Os nativos da parte ruandesa das montanhas Virunga a chamavam de "Nyiramacibili" – mulher que vive sozinha na floresta.

Para estudar o comportamento dos primatas, ela precisou estar bastante próxima a eles, para ganhar sua confiança e aceitação. Ela deixava os gorilas à vontade, imitando suas atividades, como a forma de se coçar, e suas vocalizações. Mastigava aipo quando estava próximo ao grupo e caminhava com os punhos no chão.

No final, teve sucesso, conseguindo aproximar-se dos primatas mais do que qualquer ser humano antes dela, estudando sua estrutura social, estratégias de reprodução e personalidades. Na biografia, contudo, Fossey afirma que os humanos não têm direito de estar no mundo dos gorilas. "Qualquer observador é um intruso no domínio de um animal selvagem, e deve lembrar que os direitos deles suplantam os interesses humanos."

Berggorillas in Uganda
Gorilas da montanha aumentaram de número, mas ainda correm risco de extinçãoFoto: Rainer Dückerhoff

Missão cumprida

Os gorilas-da-montanha eram como membros da família para ela, que costumava dizer que se sentia em casa junto a eles. Após sua morte violenta em 1985, Fossey foi enterrada no cemitério de gorilas atrás de sua cabana em Karisoke, ao lado do querido Digit.
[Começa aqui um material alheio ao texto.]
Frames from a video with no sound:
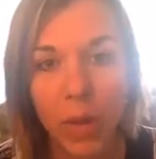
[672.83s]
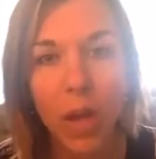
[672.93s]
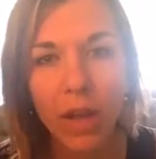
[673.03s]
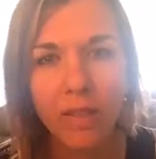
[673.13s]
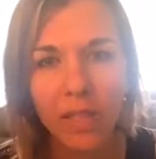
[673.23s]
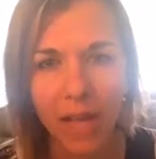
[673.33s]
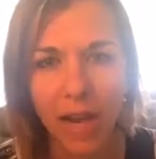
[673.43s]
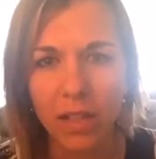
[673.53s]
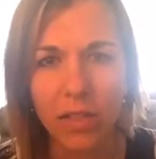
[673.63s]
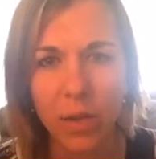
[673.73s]
We all have
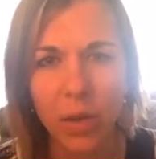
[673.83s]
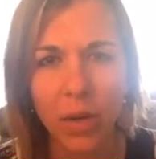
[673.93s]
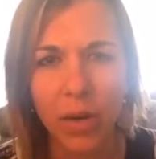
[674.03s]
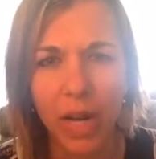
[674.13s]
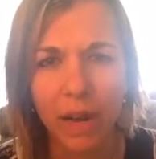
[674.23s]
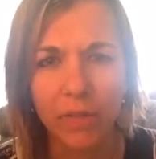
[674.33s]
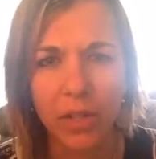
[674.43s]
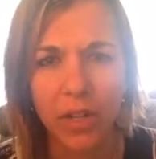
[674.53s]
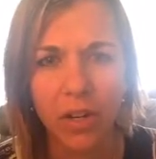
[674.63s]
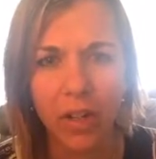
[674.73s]
desires that we're going
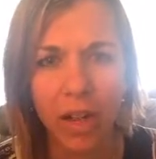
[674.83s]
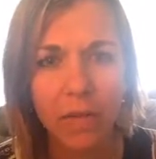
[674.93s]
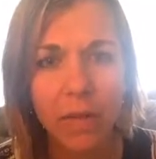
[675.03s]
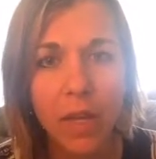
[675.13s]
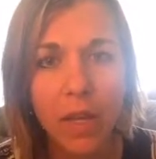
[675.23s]
after in our life.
Três anos mais tarde, sua biografia foi filmada para o cinema, com a atriz Sigourney Weaver no papel principal. O filme, lançado no Brasil como Nas montanhas dos gorilas, ajudou a conscientizar para a situação da espécie ameaçada de extinção.

Segundo Erika Archibald, do Fundo Fossey, a pesquisadora americana merece o crédito por "fazer com que gente de todo o mundo se tornasse receptiva às necessidades desses animais". E também "deixou bem claro que eles precisam de proteção".
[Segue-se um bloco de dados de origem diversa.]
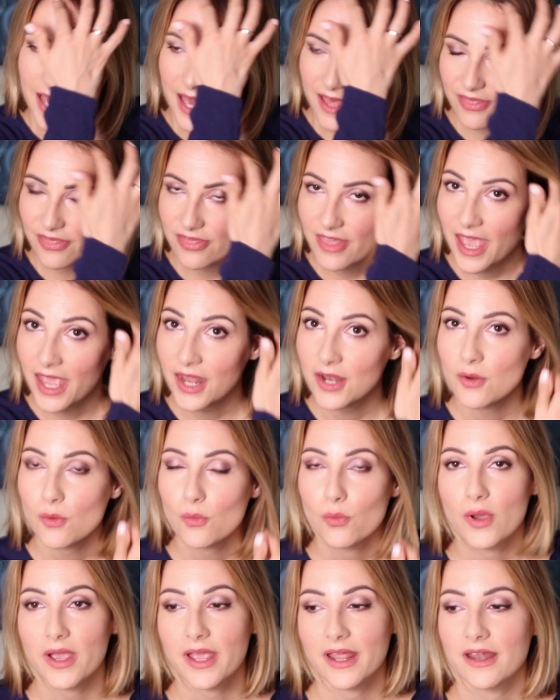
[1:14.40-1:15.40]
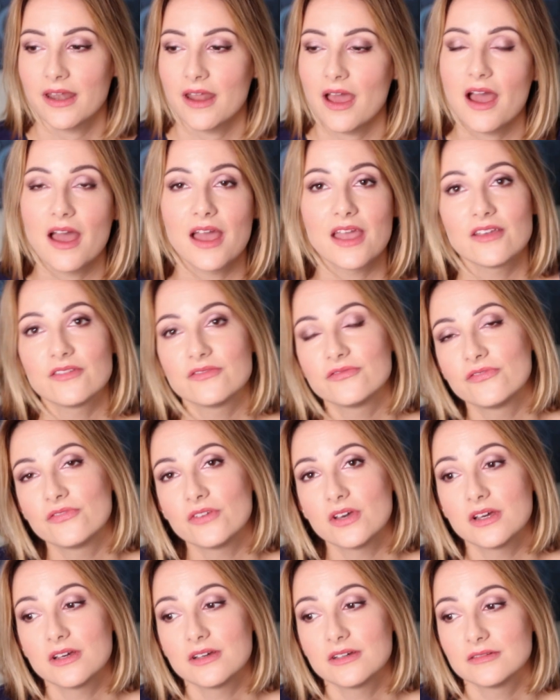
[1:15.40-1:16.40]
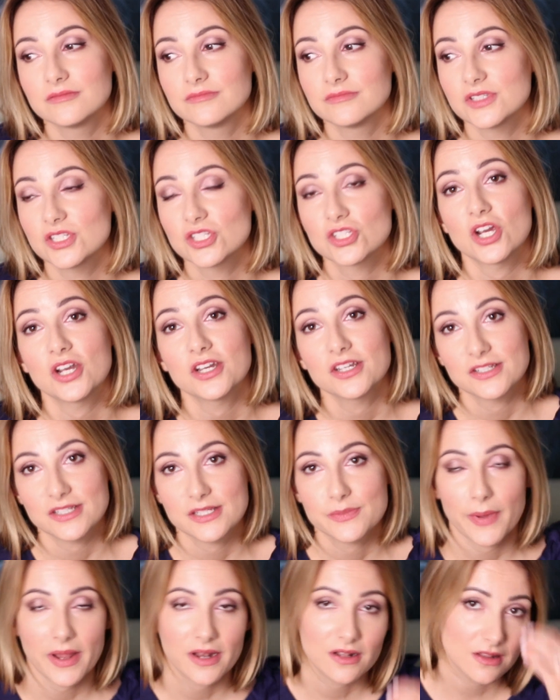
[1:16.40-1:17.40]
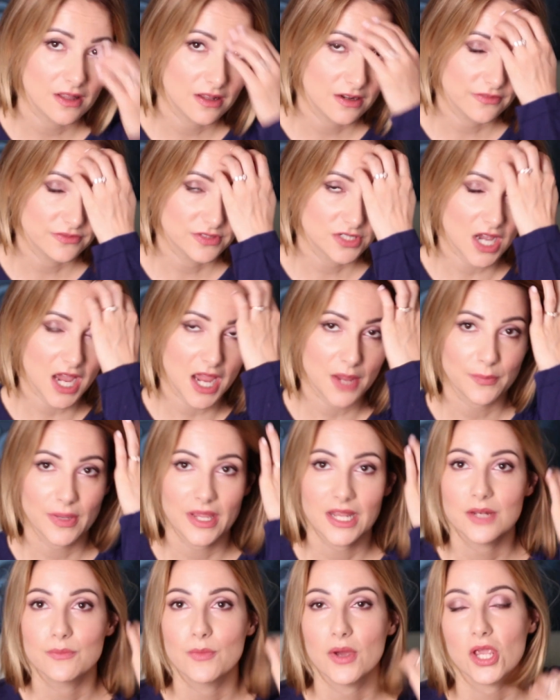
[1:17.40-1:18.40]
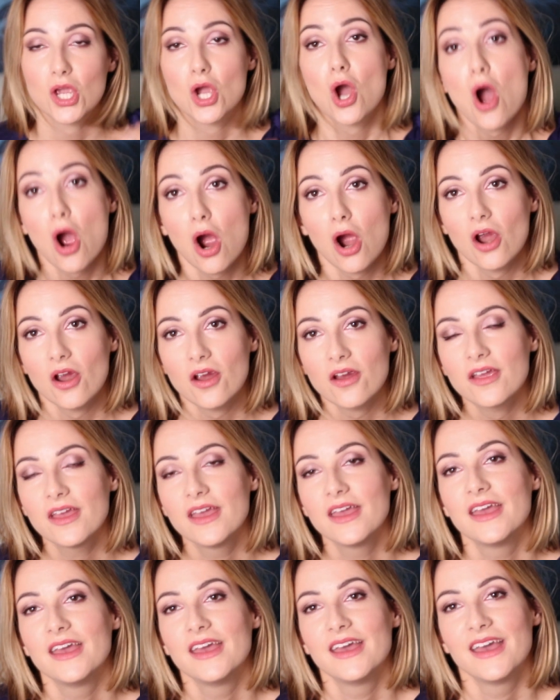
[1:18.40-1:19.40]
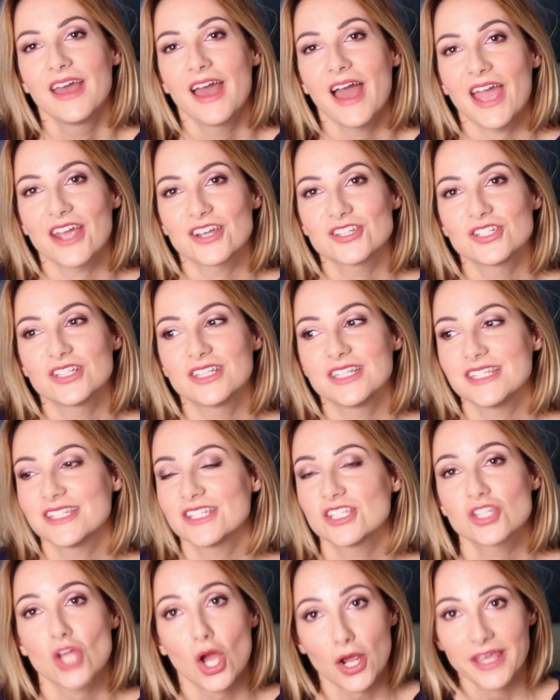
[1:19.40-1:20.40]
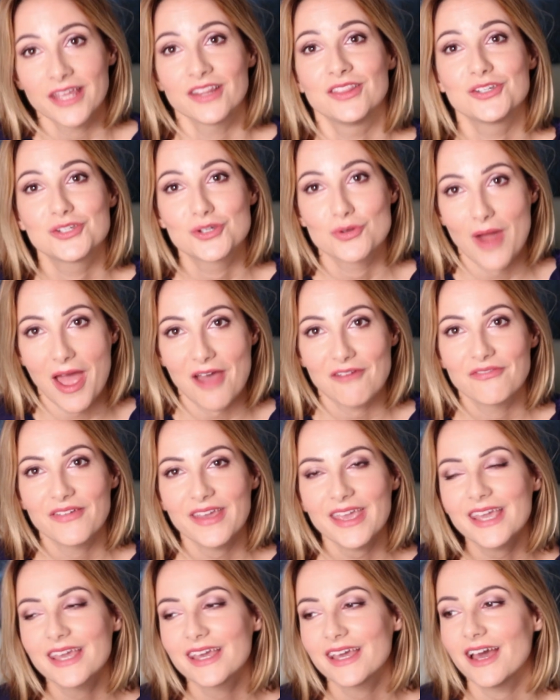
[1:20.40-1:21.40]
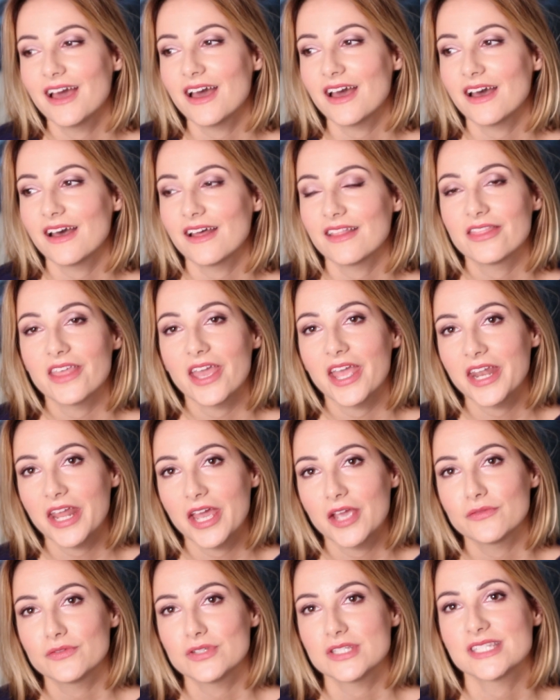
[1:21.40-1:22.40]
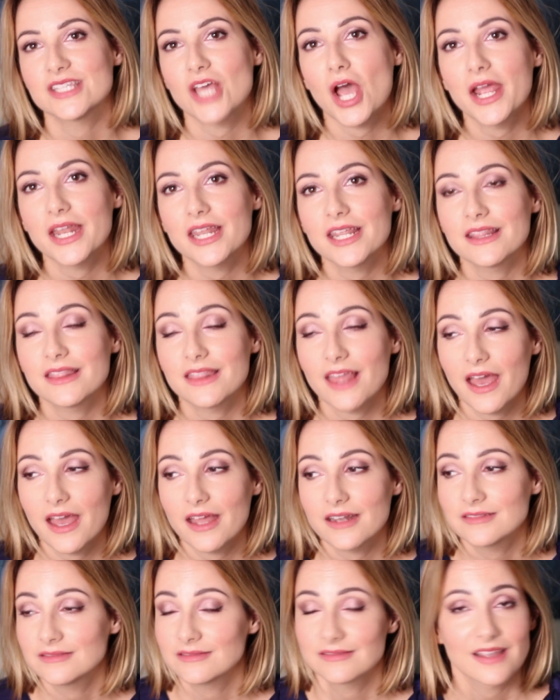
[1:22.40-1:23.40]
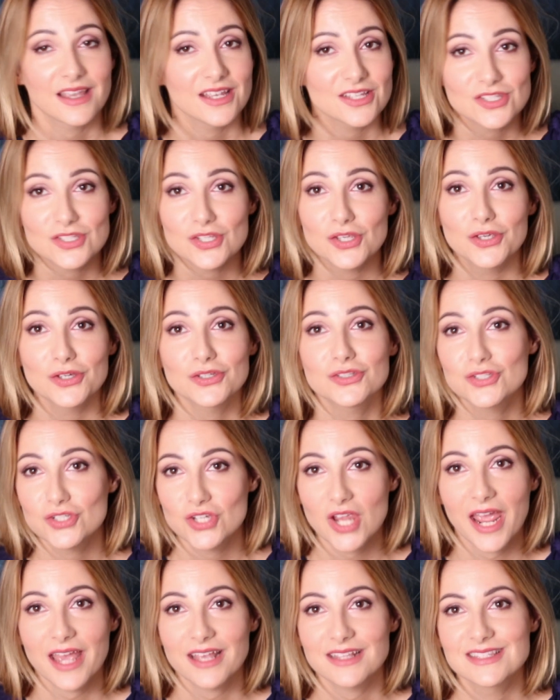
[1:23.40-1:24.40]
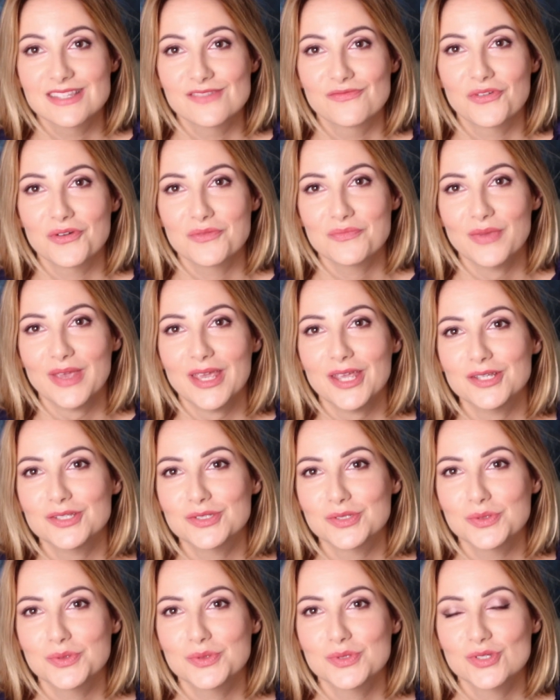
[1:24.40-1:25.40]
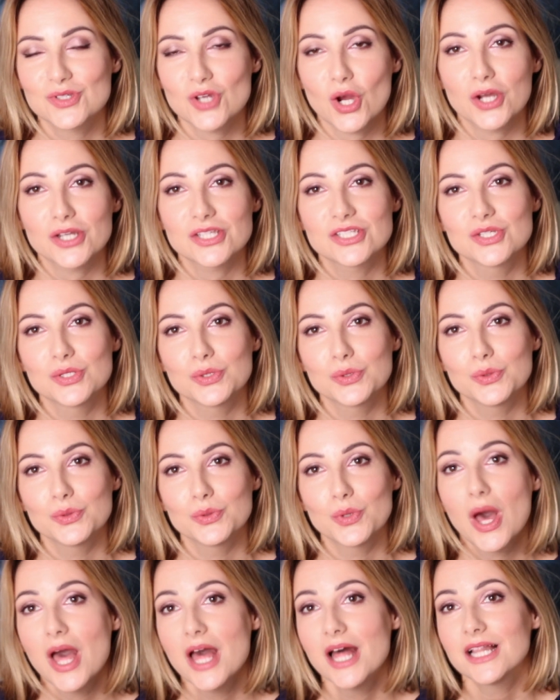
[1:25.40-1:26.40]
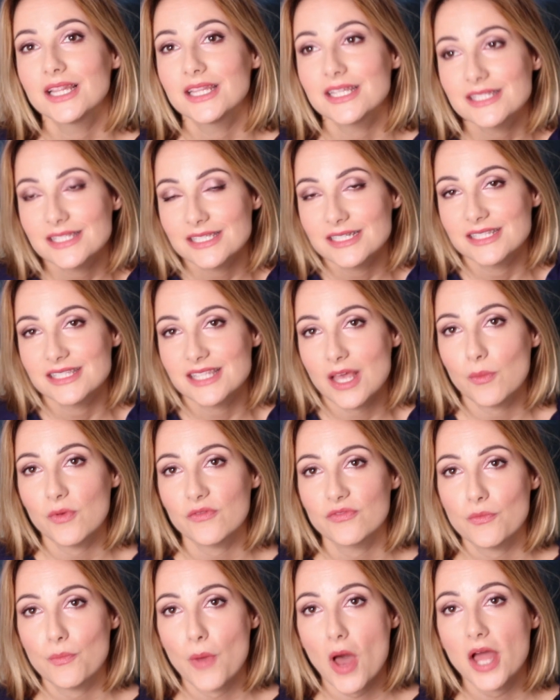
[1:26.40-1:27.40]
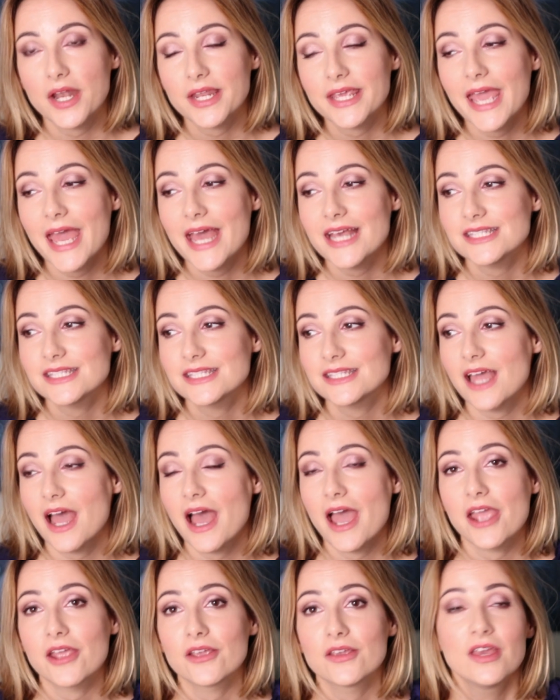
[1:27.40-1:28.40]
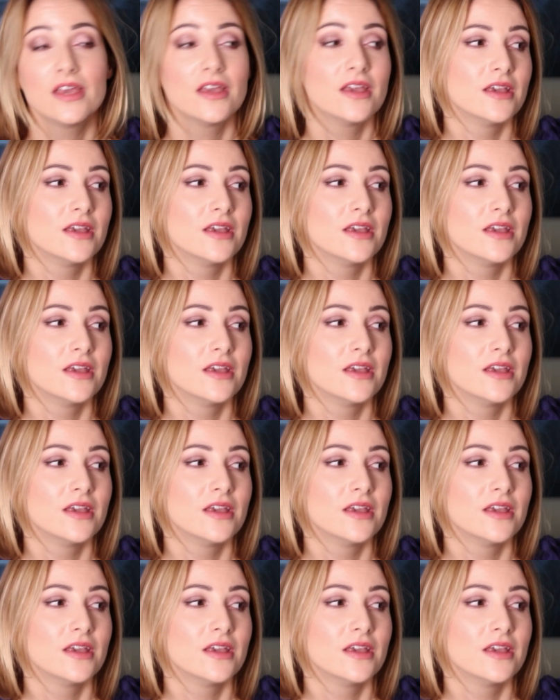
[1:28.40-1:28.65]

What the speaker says: And then when I've started to spend a lot of time in my car, actually stuck in the traffic, then I decided that it's a good chance for me to start to listen to some of the podcasts. I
Antiortodoxa, ativista ou simplesmente obstinada: como quer que se descreva Dian Fossey e sua estratégia, ela teve sucesso em sua empreitada. Hoje existem cerca de 480 gorilas nas montanhas Virunga, de um total de 880 em todo o mundo. Assim, são a única espécie primata cujo número está aumentando. Não obstante, a União Internacional para a Conservação da Natureza qualifica os gorilas-da-montanha como "sob grave risco de extinção".